**How to complete this task**
Word for word, set down every line of the entries below from the line with "[1:01.07-1:02.07]" to the line with "Transcript: هنا هذا", including both, and no other line.

**Collected data entries**
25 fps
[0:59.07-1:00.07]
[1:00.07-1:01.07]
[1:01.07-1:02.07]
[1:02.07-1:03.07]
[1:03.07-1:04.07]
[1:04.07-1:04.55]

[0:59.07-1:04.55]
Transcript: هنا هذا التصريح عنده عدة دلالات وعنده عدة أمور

---

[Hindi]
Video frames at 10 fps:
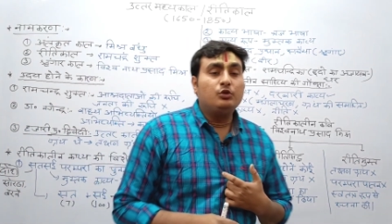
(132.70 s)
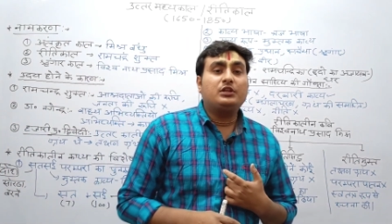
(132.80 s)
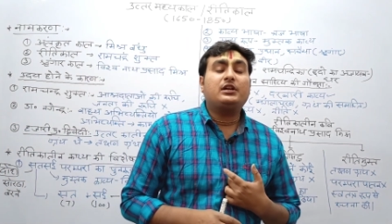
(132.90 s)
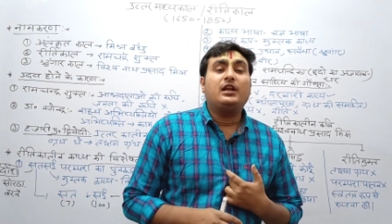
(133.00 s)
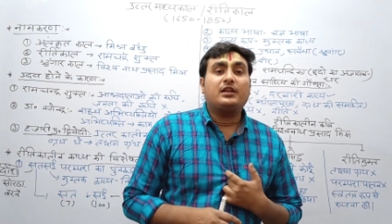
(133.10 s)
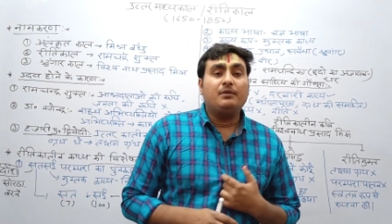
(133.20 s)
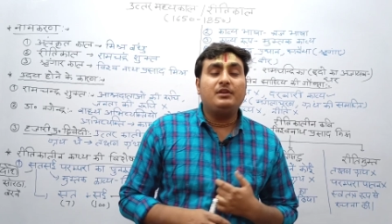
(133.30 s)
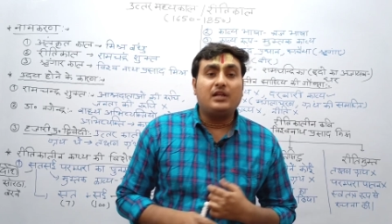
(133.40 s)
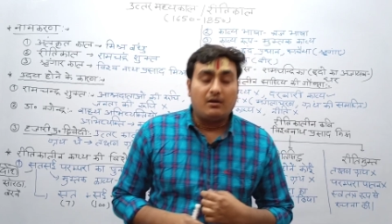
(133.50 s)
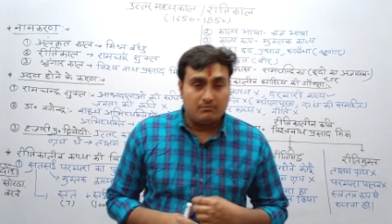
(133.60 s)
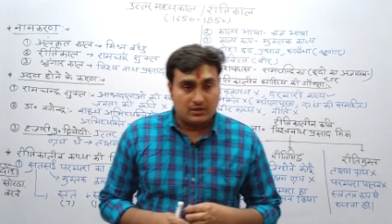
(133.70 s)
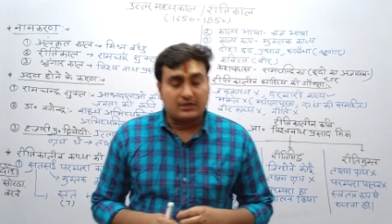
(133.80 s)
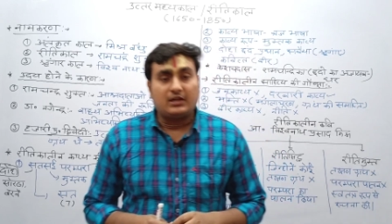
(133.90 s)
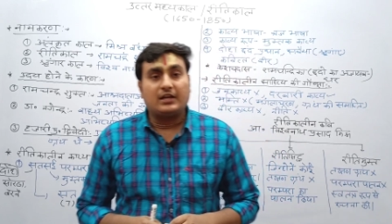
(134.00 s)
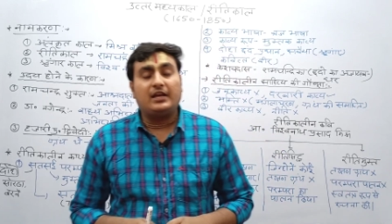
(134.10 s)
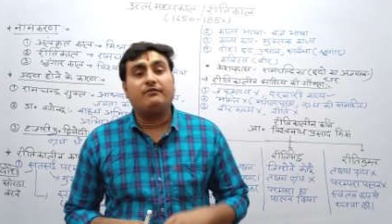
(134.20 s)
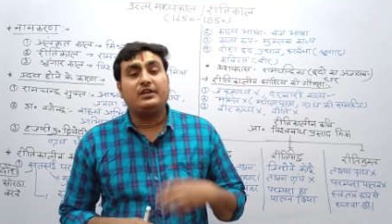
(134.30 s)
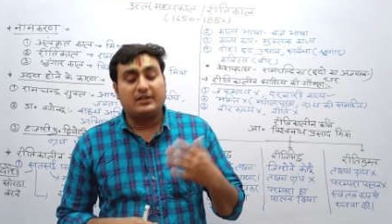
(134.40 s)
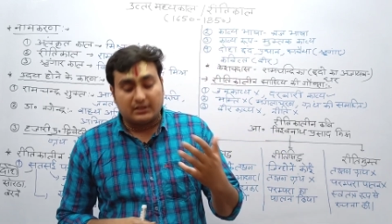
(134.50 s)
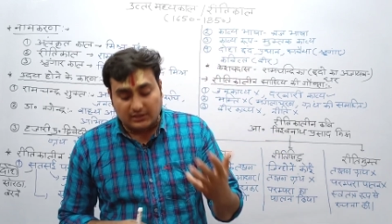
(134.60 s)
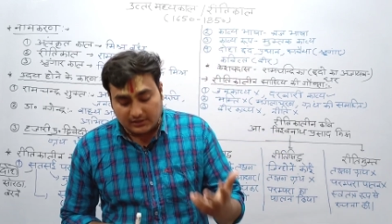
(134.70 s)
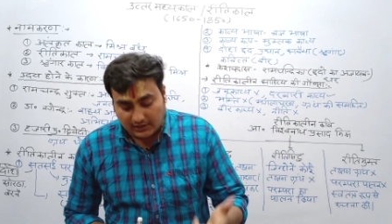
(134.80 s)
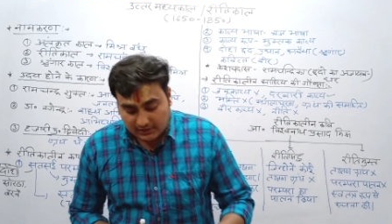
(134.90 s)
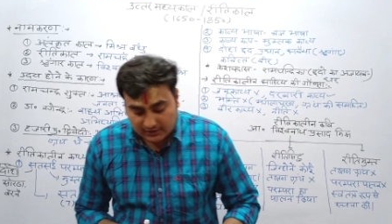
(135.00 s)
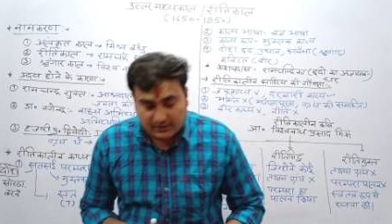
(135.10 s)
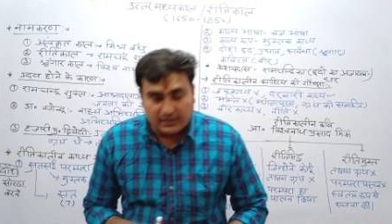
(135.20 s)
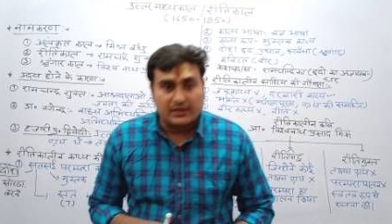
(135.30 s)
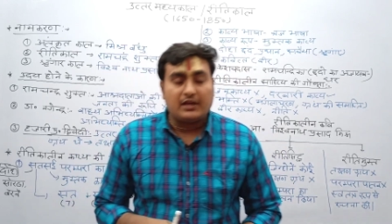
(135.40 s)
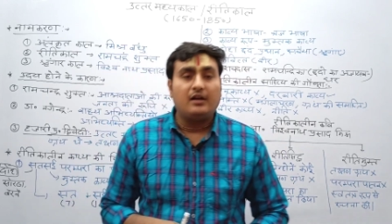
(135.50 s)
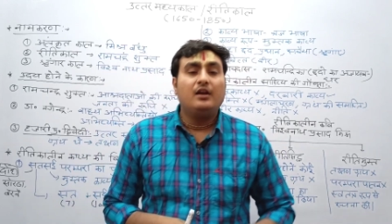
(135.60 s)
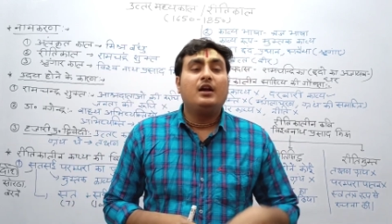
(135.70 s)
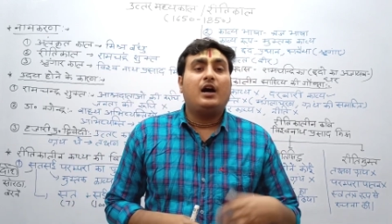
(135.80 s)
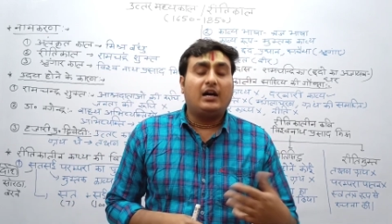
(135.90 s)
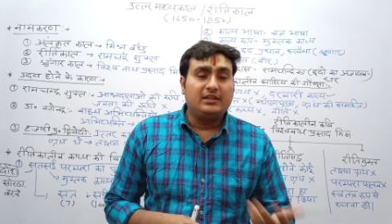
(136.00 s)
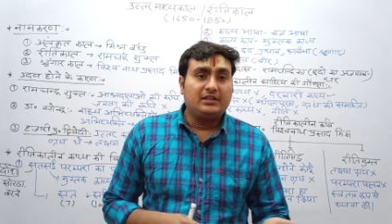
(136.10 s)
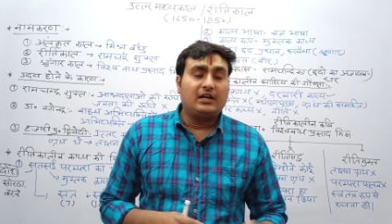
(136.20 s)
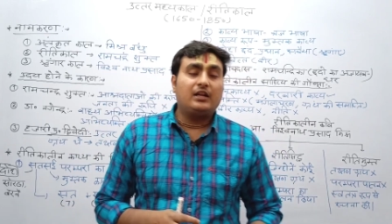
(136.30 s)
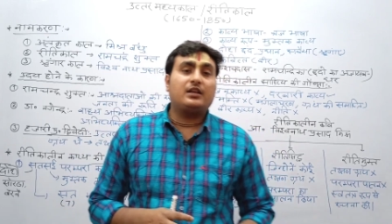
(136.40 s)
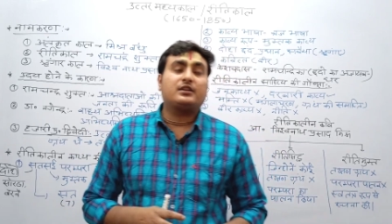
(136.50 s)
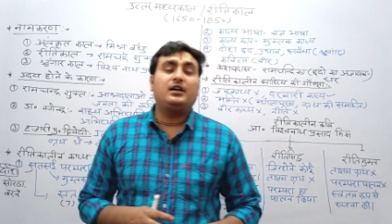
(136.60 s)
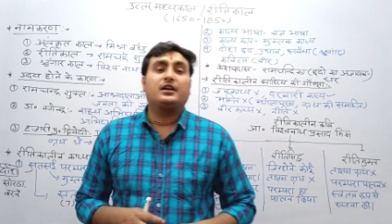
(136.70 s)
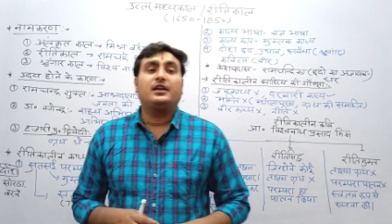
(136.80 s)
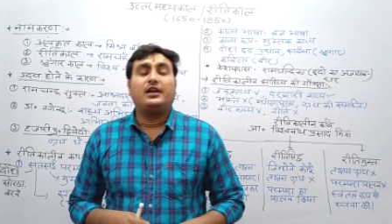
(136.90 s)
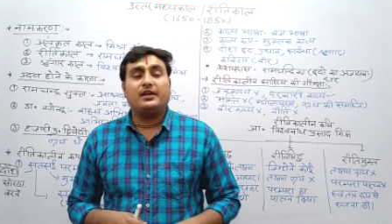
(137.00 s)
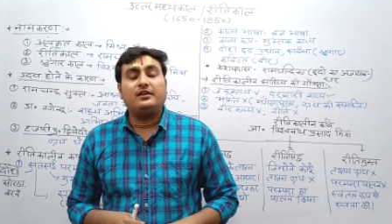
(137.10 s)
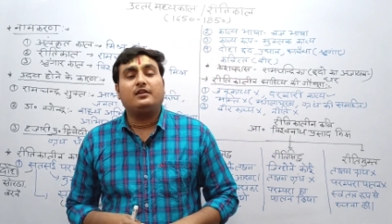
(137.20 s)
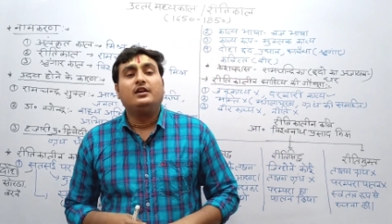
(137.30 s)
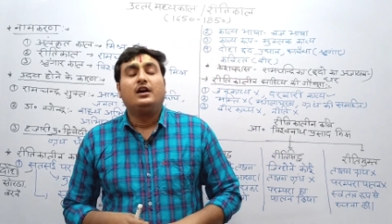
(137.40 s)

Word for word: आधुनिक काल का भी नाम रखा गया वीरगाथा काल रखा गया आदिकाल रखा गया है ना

**Response area**
[1:01.07-1:02.07]
[1:02.07-1:03.07]
[1:03.07-1:04.07]
[1:04.07-1:04.55]

[0:59.07-1:04.55]
Transcript: هنا هذا التصريح عنده عدة دلالات وعنده عدة أمور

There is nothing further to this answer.